Preventing Deserialization attacks in Java applications
Tuesday 11:15 a.m.–11:45 a.m.
Target audience: Developer
Recent research by Chris Frohoff and Gabriel Lawrence has exposed gadget chains in various libraries that allow code to be executed during object deserialization in Java. They've done some excellent research, including publishing some code that allows anyone to serialize a malicious payload that when deserialized runs the operating system command of their choice, as the user which started the Java Virtual Machine (JVM).
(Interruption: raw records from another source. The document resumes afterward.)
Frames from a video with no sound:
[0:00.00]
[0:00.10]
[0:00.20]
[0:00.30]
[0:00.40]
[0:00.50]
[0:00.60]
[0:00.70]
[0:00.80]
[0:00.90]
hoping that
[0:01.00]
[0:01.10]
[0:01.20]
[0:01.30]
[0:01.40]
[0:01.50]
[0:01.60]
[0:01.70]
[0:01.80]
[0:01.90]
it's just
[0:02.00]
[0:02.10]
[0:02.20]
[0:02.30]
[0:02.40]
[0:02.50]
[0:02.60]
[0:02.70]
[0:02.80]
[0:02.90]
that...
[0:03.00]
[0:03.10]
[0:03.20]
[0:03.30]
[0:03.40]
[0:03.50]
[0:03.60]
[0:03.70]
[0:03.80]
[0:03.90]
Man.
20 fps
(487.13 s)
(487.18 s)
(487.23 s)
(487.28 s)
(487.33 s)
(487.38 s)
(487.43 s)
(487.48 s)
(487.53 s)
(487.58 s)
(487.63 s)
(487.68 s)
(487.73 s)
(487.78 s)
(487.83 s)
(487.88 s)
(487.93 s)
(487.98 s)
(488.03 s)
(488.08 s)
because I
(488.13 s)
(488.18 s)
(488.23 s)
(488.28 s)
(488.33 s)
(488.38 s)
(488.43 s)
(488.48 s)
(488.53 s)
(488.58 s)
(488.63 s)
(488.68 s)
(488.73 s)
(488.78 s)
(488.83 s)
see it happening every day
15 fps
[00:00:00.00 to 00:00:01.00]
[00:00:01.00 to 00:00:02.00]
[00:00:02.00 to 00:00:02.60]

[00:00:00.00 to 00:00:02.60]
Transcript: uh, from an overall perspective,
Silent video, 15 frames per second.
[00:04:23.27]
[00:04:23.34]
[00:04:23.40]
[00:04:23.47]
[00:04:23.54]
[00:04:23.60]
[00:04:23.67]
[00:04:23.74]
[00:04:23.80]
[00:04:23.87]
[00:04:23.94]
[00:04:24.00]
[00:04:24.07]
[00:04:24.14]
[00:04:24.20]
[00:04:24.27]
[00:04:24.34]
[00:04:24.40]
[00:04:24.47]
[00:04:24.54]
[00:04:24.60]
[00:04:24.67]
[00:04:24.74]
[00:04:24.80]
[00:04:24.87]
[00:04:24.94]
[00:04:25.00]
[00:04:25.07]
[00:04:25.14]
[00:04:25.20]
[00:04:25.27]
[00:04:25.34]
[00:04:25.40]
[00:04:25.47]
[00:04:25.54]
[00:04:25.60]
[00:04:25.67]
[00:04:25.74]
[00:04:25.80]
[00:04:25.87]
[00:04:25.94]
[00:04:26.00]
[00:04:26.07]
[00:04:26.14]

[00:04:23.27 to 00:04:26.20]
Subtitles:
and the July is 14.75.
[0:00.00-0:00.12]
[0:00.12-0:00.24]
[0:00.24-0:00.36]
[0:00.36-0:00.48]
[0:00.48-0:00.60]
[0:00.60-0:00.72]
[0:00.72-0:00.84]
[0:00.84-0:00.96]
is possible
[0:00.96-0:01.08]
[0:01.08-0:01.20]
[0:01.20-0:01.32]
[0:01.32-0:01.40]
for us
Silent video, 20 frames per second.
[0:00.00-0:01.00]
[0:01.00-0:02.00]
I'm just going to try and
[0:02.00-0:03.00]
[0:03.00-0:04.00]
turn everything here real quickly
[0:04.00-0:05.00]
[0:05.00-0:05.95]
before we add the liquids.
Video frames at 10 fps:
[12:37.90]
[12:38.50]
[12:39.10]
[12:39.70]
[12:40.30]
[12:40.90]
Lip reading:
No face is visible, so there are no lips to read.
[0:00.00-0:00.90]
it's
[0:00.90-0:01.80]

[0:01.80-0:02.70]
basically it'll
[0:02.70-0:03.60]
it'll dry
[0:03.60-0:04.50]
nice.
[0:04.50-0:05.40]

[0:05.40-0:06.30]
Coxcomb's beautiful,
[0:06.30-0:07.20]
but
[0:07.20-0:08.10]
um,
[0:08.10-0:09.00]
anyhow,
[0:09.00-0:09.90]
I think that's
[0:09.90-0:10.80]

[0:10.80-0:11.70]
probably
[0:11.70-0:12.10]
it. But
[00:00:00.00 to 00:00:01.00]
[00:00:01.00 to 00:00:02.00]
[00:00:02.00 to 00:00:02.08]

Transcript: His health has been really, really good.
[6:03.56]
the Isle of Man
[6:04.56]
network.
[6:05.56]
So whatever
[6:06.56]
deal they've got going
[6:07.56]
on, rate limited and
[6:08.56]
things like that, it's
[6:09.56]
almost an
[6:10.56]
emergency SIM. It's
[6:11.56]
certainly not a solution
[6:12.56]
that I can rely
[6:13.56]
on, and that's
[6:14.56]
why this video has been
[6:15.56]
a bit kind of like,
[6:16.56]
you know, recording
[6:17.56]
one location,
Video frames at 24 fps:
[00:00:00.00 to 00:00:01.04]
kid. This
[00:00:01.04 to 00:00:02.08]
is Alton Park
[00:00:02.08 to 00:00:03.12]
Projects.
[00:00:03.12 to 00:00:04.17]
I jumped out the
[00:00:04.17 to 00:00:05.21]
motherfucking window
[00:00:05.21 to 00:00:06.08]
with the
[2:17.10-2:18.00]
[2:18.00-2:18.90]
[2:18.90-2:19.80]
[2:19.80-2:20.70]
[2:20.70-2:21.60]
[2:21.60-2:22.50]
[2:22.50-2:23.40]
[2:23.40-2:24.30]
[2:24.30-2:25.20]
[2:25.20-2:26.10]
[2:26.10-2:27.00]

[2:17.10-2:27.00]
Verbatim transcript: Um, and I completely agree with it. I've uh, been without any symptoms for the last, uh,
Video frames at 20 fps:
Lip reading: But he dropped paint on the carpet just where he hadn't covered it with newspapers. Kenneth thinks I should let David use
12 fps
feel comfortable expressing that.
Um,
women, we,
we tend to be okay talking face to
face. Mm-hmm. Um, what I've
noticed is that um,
The vulnerabilities are not with the gadget chains themselves but with the code that deserializes them.
There are couple of ways in which this type of attack on the JVM can be mitigated:
- not deserializing untrusted objects;
- not having the classes used in the 'gadget chain' in the classpath;
- running the JVM as a non-root operating system user, with reduced privileges;
- egress filtering not allowing any outbound traffic other than that matching a connection for which the firewall already has an existing state table entry.
In this talk we'll explore each of these in detail, using JBoss EAP as a example of how these mitigations can be introduced.
Jason Shepherd, @jazinner has over 8 years experience as a software developer working with Java Enterprise technologies. In 2013 Jason authored a series of videos published by Packt Publishing on JBoss Enterprise Application Platform. In 2015 Jason moved from the Technical Support team at Red Hat to the Product Security team where he now focuses on Java EE security full time.